The latest employer to hop on the education bandwagon: Lyft, which finds itself in an ongoing and vicious battle for drivers with Uber and other transportation services. It just announced its offering drivers tuition discounts as part of a pilot program to see if benefits will bind drivers closer to Lyft.
It’s part of the evolution of the “gig economy” in which more people are seeking independence from a traditional day job. Many Lyft drivers also drive for Uber and even more conventional taxi services, playing both sides against the middle to find the sweet spot in their freelance career.
The downside: No benies. While Obamacare’s affordable health insurance freed many from the staff job life, no one is likely to turn down a freely offered benefit. And, the thinking on the corporate side goes, if we can bind them more closely to our side, maybe we can get them to quit working for the competition.
Lyft’s approach is tailored toward workers who want to build a new career but lack the educational credentials to get out from behind the Lyft wheel. By offering discounted general education degrees for those who haven’t completed high school, and online college courses to others, Lyft is betting it can hang on to its more motivated drivers a bit longer and buy some loyalty at the same time.
Meanwhile, across the pond, Uber is also experimenting with benefits for its gig workers. Drivers for its Uber Eats announced that starting next year, it will offer an insurance package for all of its European couriers in Austria, Belgium, Italy, Netherlands, Poland, Portugal, Spain, Sweden and Britain. that included persoanl accident coverage, and cash payments for hospitalization, property damage and third-party injuries.
Lyft, reports online news source KUOW FM, is partnering with Denver start-up Guild Education, which offers courses to workers through online nonprofit schools. The discounts are hardly full rides: the tuition discounts range from 5 percent to 20 percent. But, Lyft told KUOW, annual tuition savings from the discounts can top $4,000.
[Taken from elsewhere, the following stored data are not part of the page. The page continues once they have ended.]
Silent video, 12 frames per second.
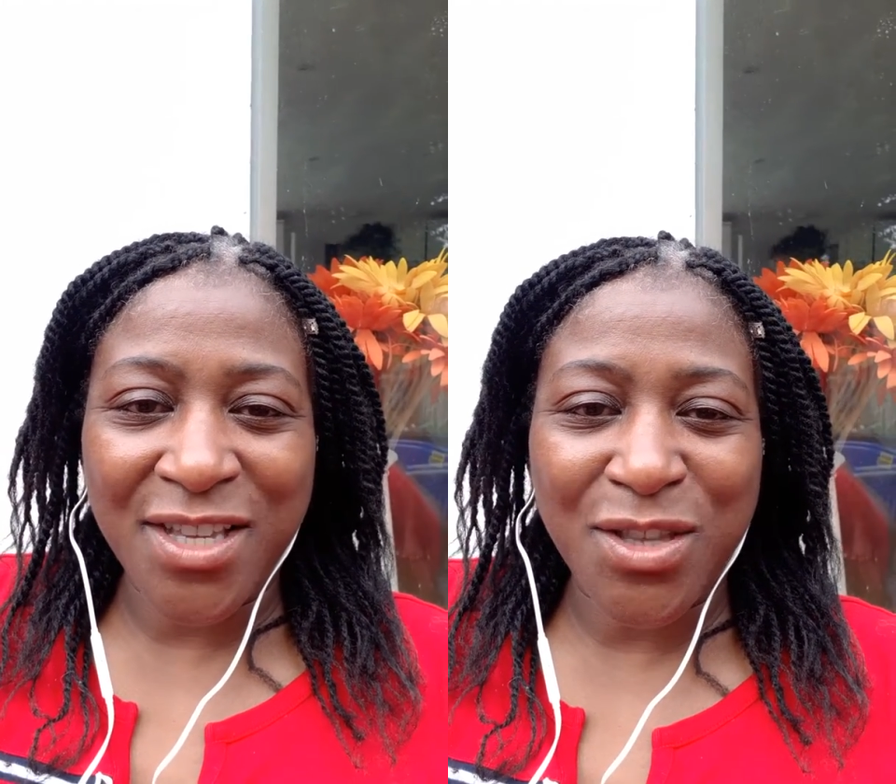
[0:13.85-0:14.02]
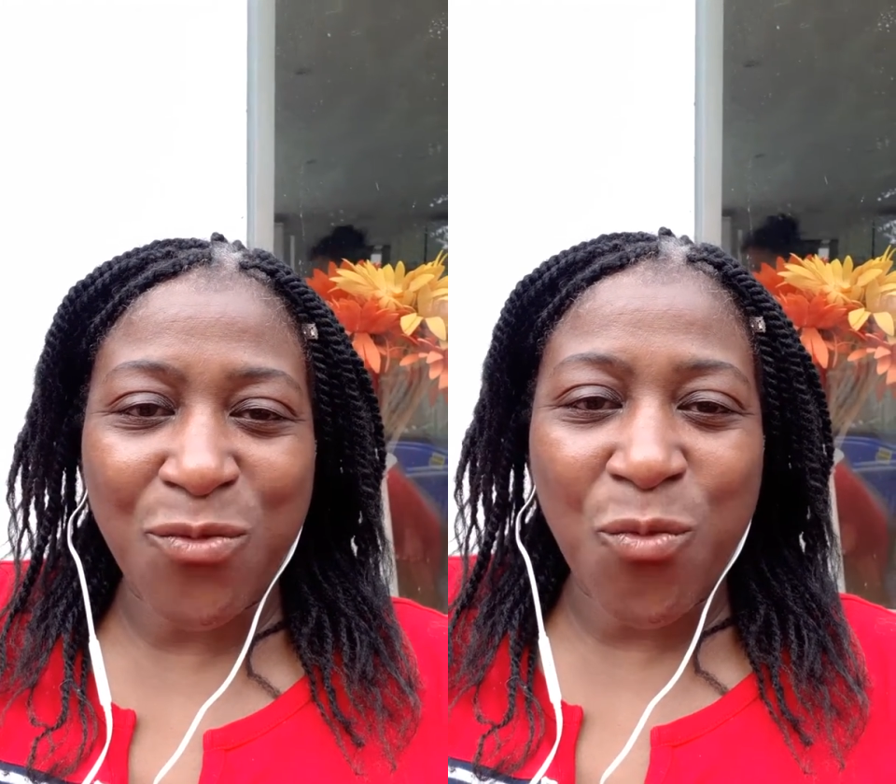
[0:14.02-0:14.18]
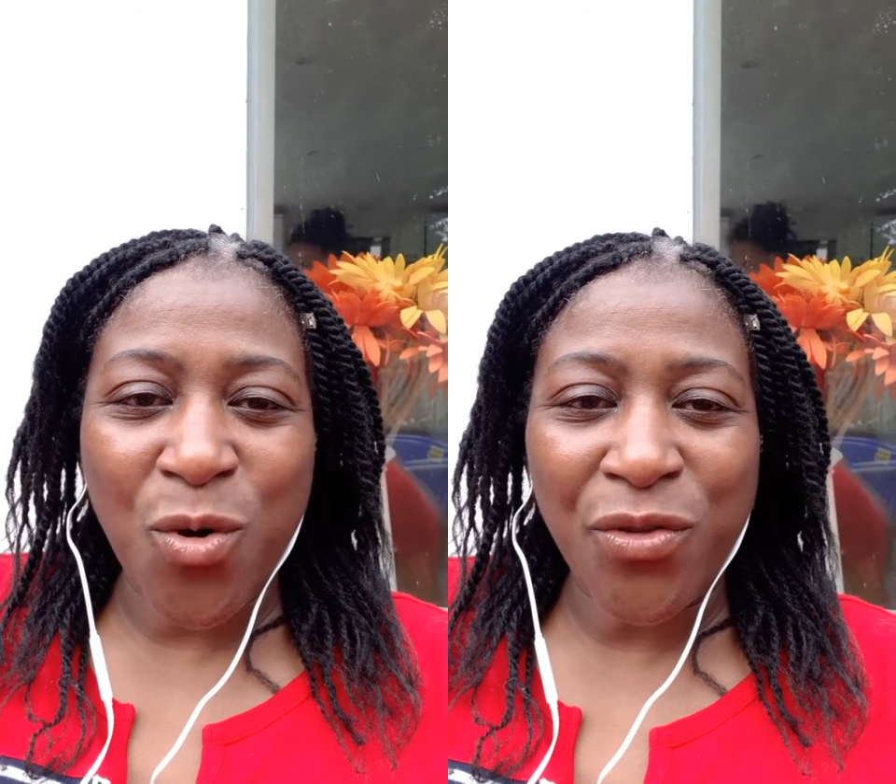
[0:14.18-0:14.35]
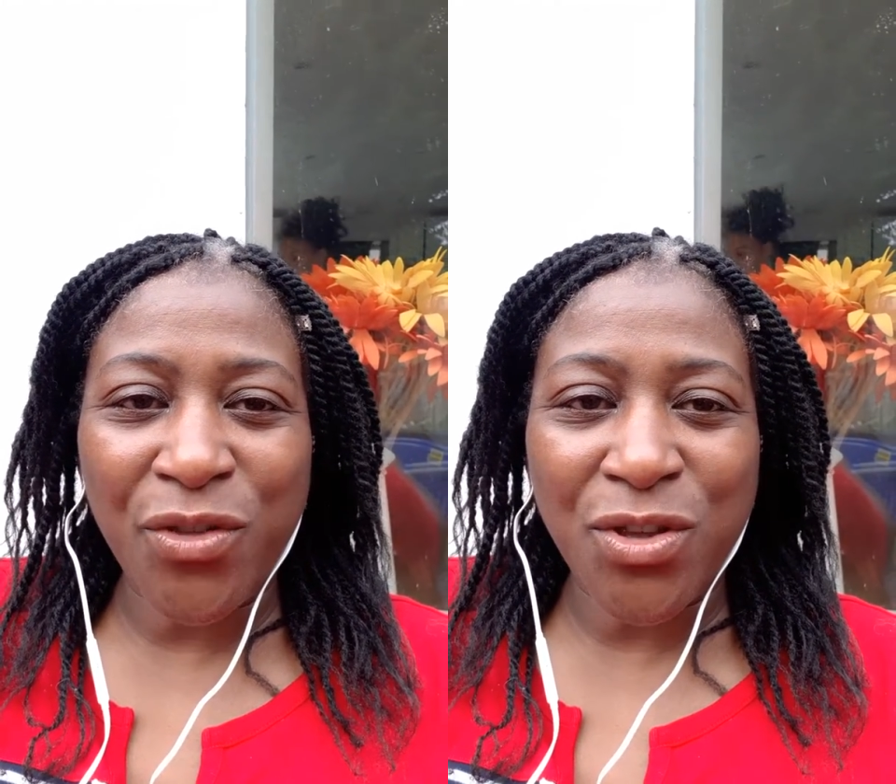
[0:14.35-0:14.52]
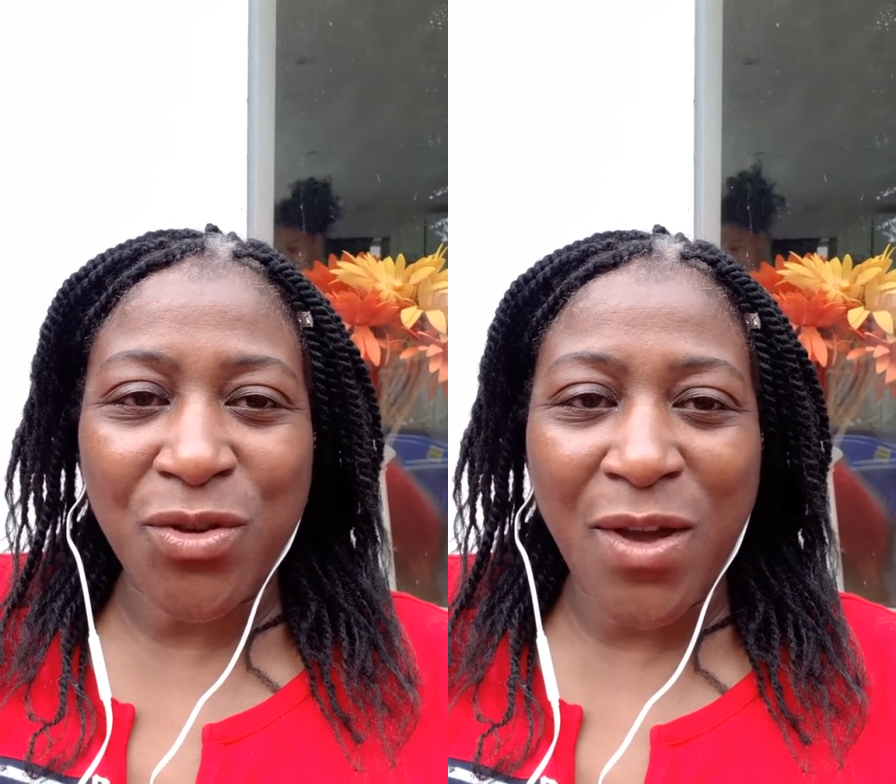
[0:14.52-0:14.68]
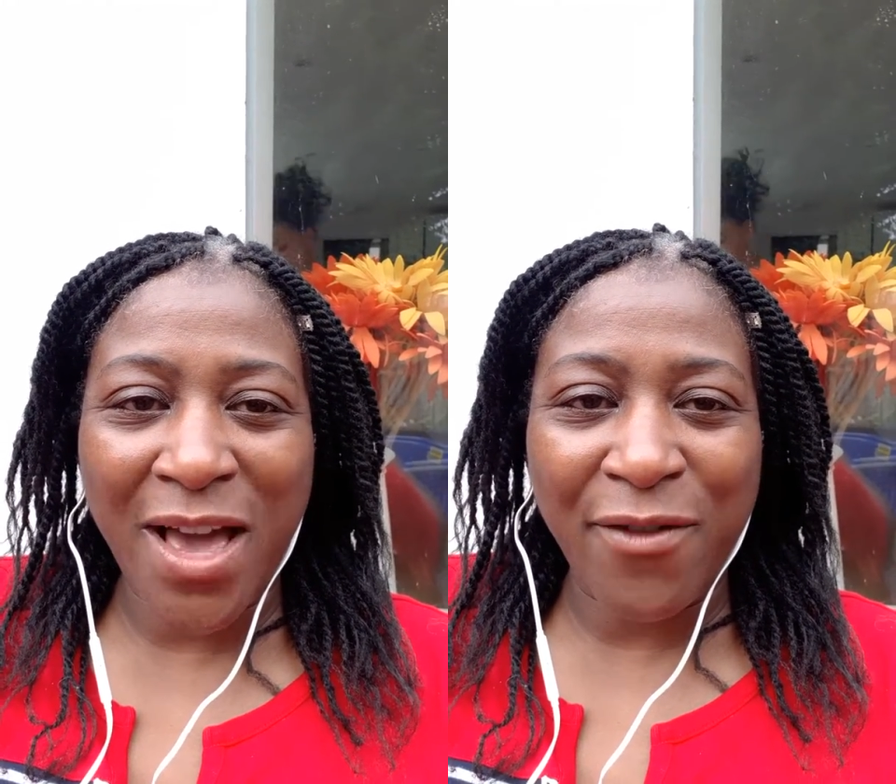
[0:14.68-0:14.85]
is the one that
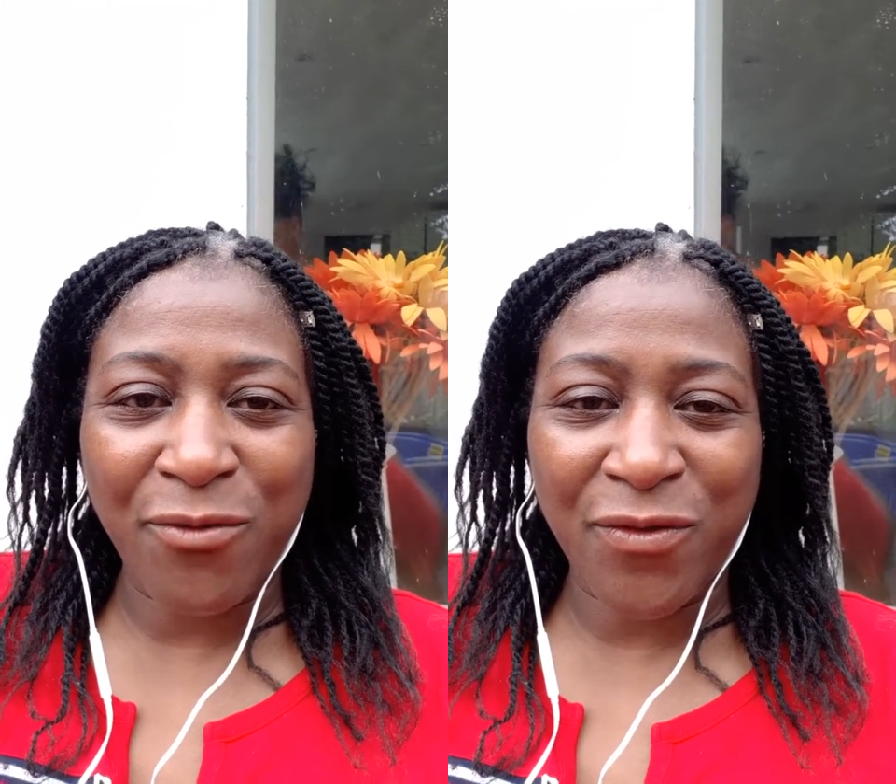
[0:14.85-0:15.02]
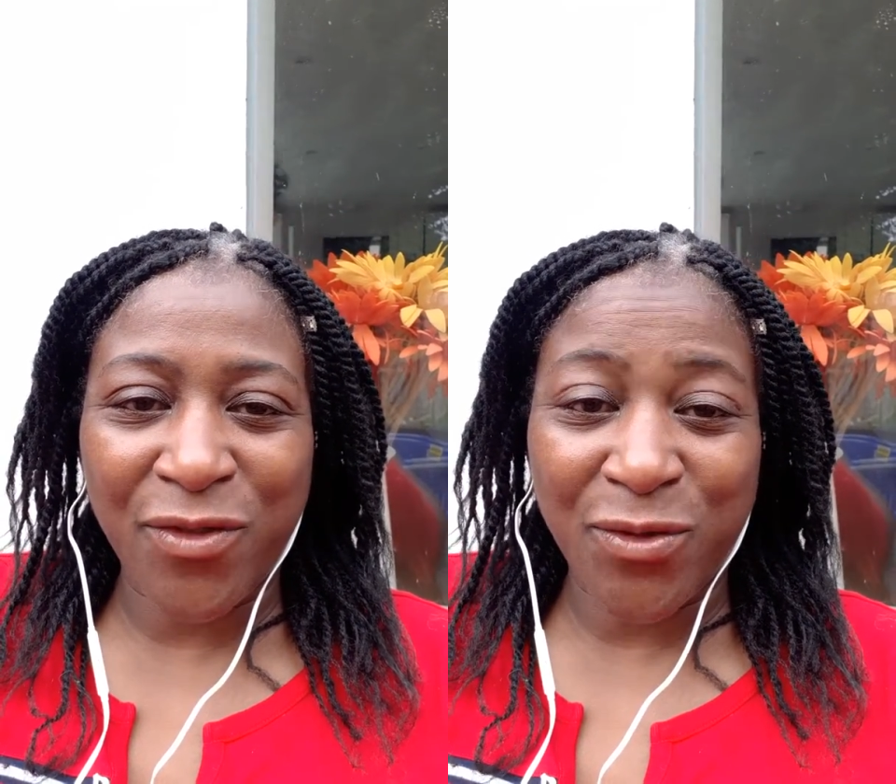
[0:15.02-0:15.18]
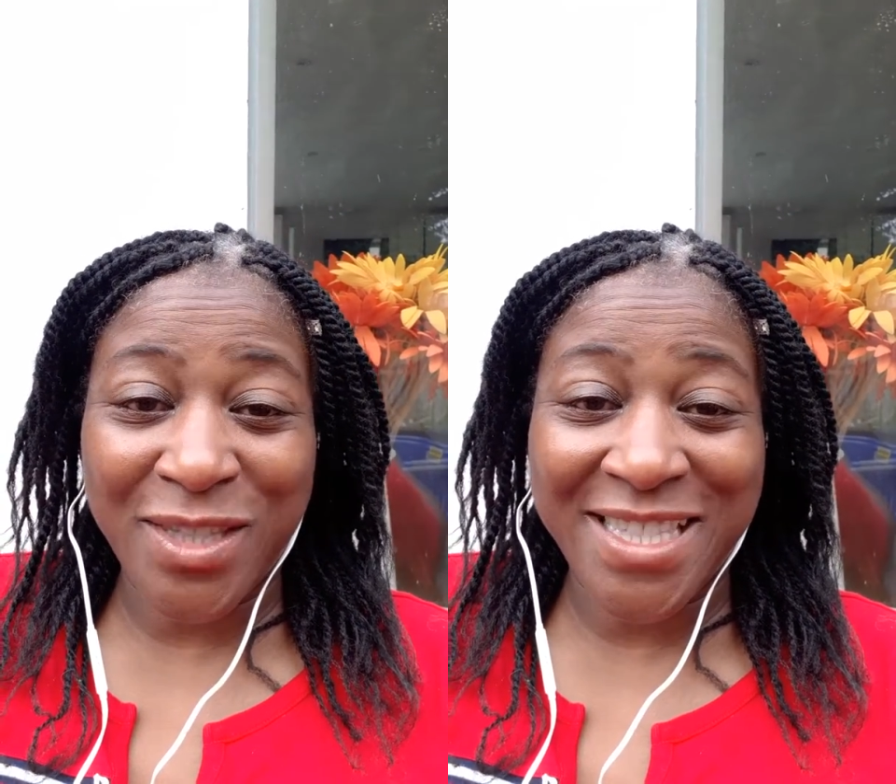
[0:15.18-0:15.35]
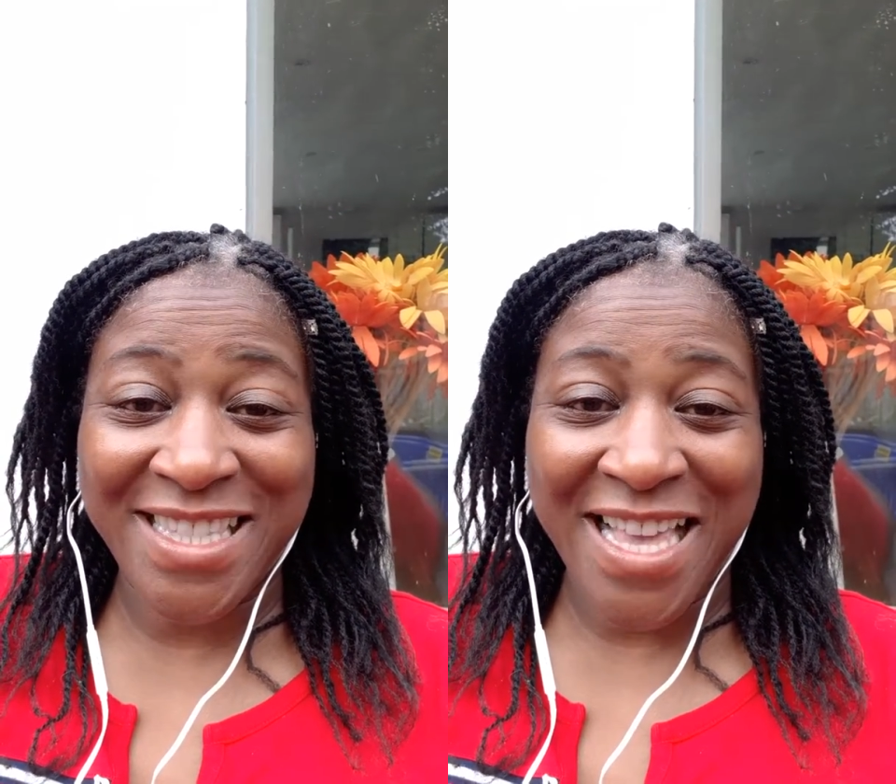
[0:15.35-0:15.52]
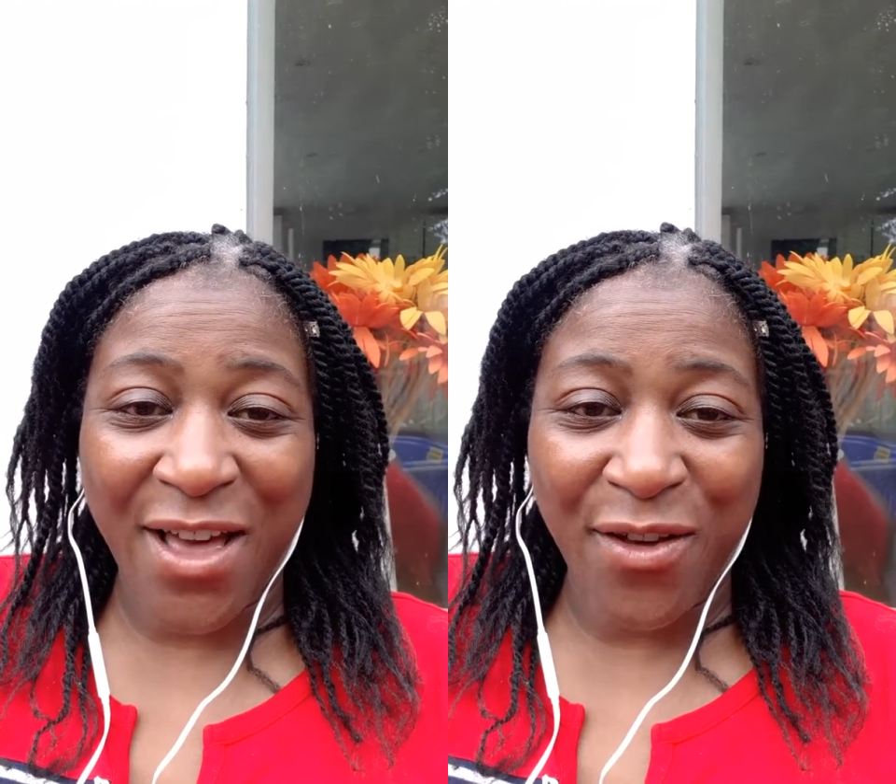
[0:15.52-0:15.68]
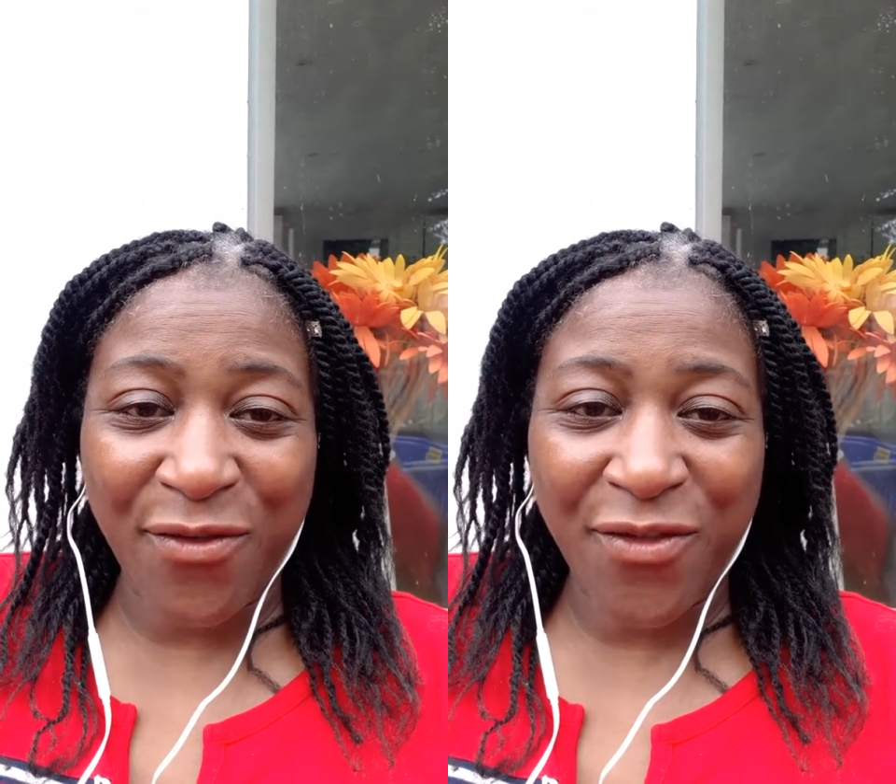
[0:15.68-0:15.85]
you have with
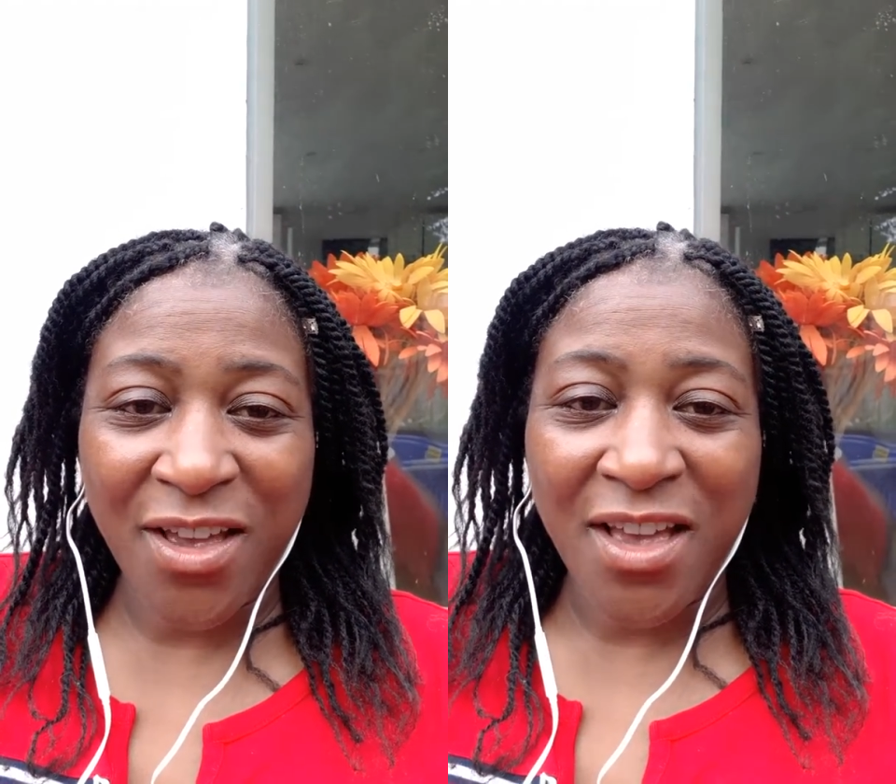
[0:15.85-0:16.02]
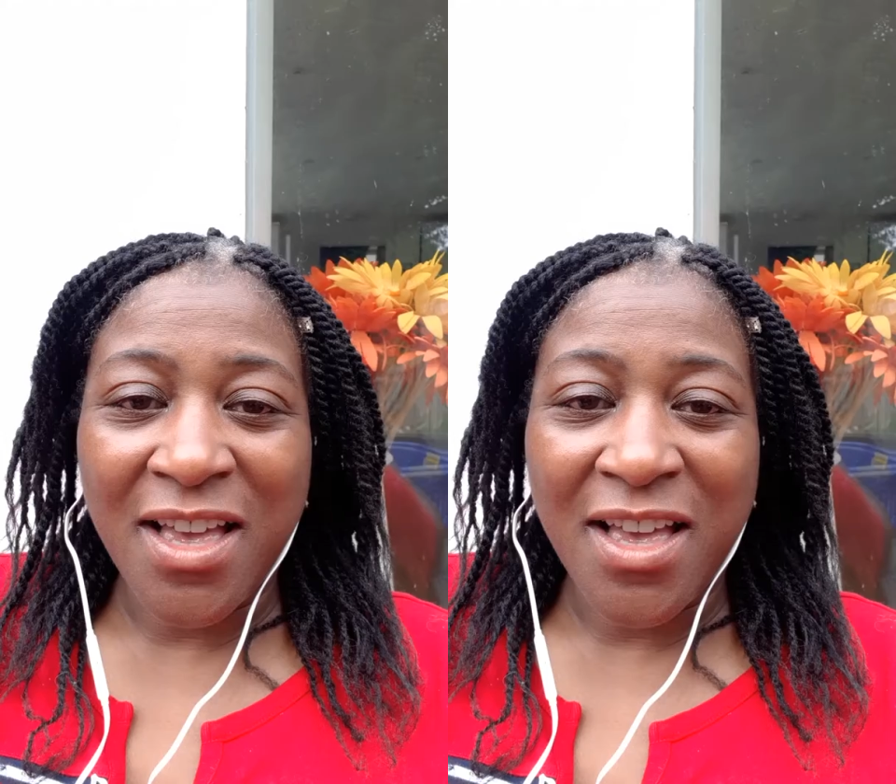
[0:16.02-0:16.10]
yourself.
With Lyft, Uber and similar services struggling to find enough drivers, and with drivers frequently working for more than one of them, the pilot program represents another twist in the playing of the gig economy. Companies in competitive markets may be forced to treat their contractors more like employees if they want to survive.
Subsidizing educational costs is nothing new; many employers offer tuition discounts and other forms of subsidies for employees trying to get ahead. In the healthcare field, where shortages of many types of healthcare professions are becoming severe, more employers are offering to pay down or pay off student loans in order to attract the people they need.
But benefits for freelancers is new ground, one that could lead to trouble for Lyft if it makes their workers look like employees instead of independent contractors to the Internal Revenue Service. Lyft told KUOW that its in-house lawyers said the benefit didn’t affect workers’ status, because the benefit isn’t compensation but a subsidy. However, there are no doubt one or two government lawyers somewhere giving that argument a test drive.